The typical roadshow summer season started in July and ran for eight weeks, broadcasting live on Radio 1 from the roadshow locations from 11 am to 12.30 pm each weekday. The first hour from 10 am was a warm-up ahead of the 11 am start of the live broadcast. By the late 1970s, they had become a key part of the summer schedules for Radio 1 and attracted much support during their run.

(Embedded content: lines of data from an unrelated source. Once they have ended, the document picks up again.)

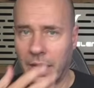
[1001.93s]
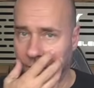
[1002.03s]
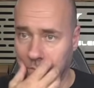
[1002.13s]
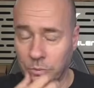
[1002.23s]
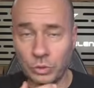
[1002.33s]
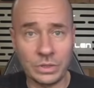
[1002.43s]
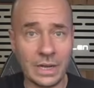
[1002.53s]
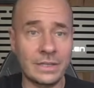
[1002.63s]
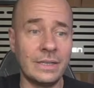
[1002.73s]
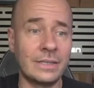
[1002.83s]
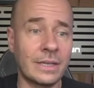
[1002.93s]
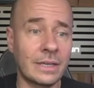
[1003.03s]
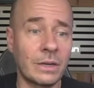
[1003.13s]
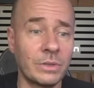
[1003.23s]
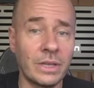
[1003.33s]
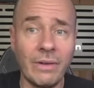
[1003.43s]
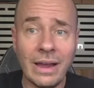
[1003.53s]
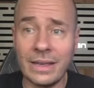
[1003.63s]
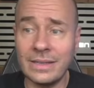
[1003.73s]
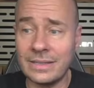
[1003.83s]
Hani bu sadece Instagram'ında
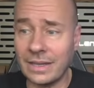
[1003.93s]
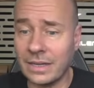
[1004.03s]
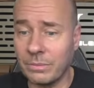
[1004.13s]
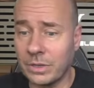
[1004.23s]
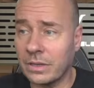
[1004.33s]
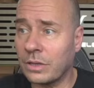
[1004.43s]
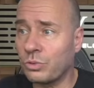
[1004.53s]
var ya Instagram'ını da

The largest attendance was at Sutton Park, Birmingham, on Sunday 30 August 1992, when 100,000 fans turned up to celebrate the 25th anniversary of Radio 1 with live performances from bands including Del Amitri, Aswad, The Farm and Status Quo.

In the early 1990s, several attempts were made to modernise the Roadshow. Under Matthew Bannister, for example, in 1993 and 1994, the station commissioned an independent production company to make an audio postcard for each venue in advance of the Roadshow's arrival in that place. Thirty-six whistle-stop 2 Minute Tours were made each year; they were broadcast several times in the 24 hours leading up to the Roadshow proper, in order to give a wider reflection of life in each place.

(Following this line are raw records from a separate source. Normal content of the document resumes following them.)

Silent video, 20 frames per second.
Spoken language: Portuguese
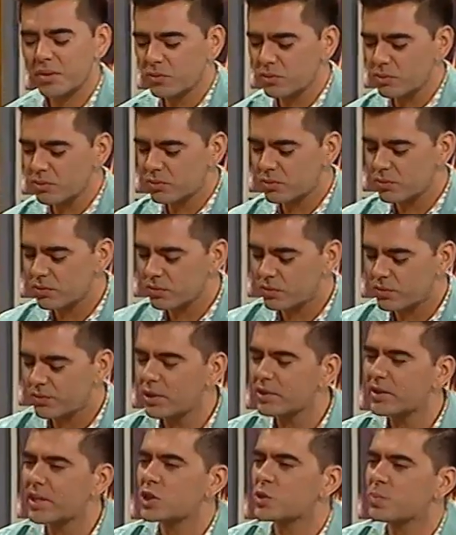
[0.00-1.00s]
Tu, tu, tu ah.
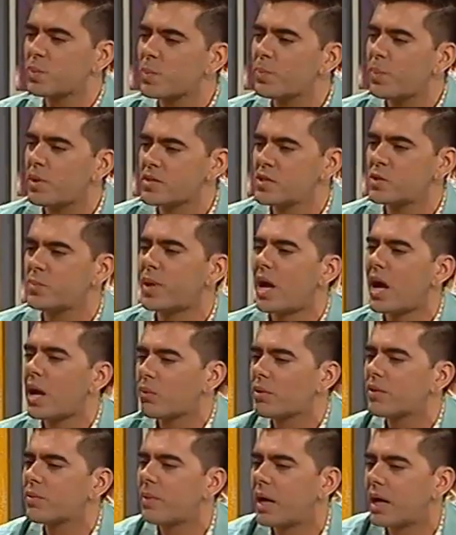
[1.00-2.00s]
voltaste de propósito para a
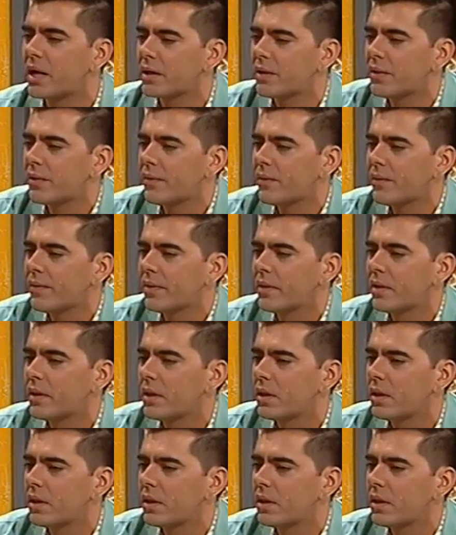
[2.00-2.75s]
água de mar? Não.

By the mid-1990s, the Roadshow had expanded to 54 live dates over nine weeks. Two trucks reversed back-to-back to form a 75-foot stage front. Chris Hopkins was one of the last warm-up DJs on the roadshows, replacing Smiley Miley.

A memorable Roadshow would occur in July 1996. DJ Chris Evans had for a number of weeks mocked the little known town of Driffield, East Yorkshire. In response to the reaction from local listeners, the Roadshow came to the town, broadcasting from the showground and to a huge crowd.

== Demise ==
The final old-style Roadshow was held at Marine Parade, Brighton, with Chris Moyles on 27 August 1999. As part of reforms to the station, the Radio 1 Roadshow was axed in favour of a series of one-day pop concerts, called One Big Sunday. These have since been replaced by a single three-day event called BBC Radio 1's Big Weekend. The style of the event is more akin to a standalone music festival than the broadcasting-based shows of old. The emphasis is on current artists and new music.

The BBC released an archive of Roadshow clips in December 2018, and broadcast a 50 Years of the Roadshow programme in September 2023.

== Roadshow vehicles ==
There were four Roadshow vehicles over the history of the programme:

- Mark I (1974–1975) – This was essentially a caravan with a drop-down stage.
- Mark II (1976–1981) – This was the first articulated, trailer-mounted vehicle, with a fold-down stage and two off-stage areas for technical gear and hospitality. At the end of its Radio 1 life, it became the Delivery Van for Saturday Superstore on BBC TV, acting essentially as a Roadshow style element for the Saturday-morning children's show.
- Mark III (1982–1989) – As the popularity of the Roadshow increased, a new articulated trailer with a higher and larger stage, plus roof area, was procured by Radio 1. This also offered a larger audio control room and office space for the production team. When it was withdrawn from Radio 1 use, it was re-branded and used by Radio 2, before being sold by the BBC.
 Up until 1989 support vehicles were being used in the form of 7.5 & 12.5 ton trucks; these carried most of the audio equipment, which by this date had grown to massive proportions. These trucks were multipurpose vehicles that could themselves be folded out into separate stage areas, as well as host the crew – John Dean, Peter Lucken and "Froggy" John Heritage – who provided the engineering and sound system for the Roadshow up until the BBC took over. Two of these trucks are owned by PLRS Sound System & Stage Hire and are still hired out as stage units and as PA system haulage vehicles on a regular basis
- Mark IV (1990–1999) – At the start of the 1990s, a new Roadshow facility was required, with the ability to cater for further live performances and bigger crowds. The new facility consisted of a main vehicle with the core audio facilities and stage, plus a second vehicle that backed up onto the main vehicle, providing office and green room facilities for guests. Special PA lifts were installed to allow the speakers for the PA system to be easily lifted up to the roof. In 2003 it was purchased by Totally Sound Ltd. On the eve of the 45th anniversary of the very first roadshow, Tony Miles announced that he had purchased both Mark IV units and would be fully restoring them.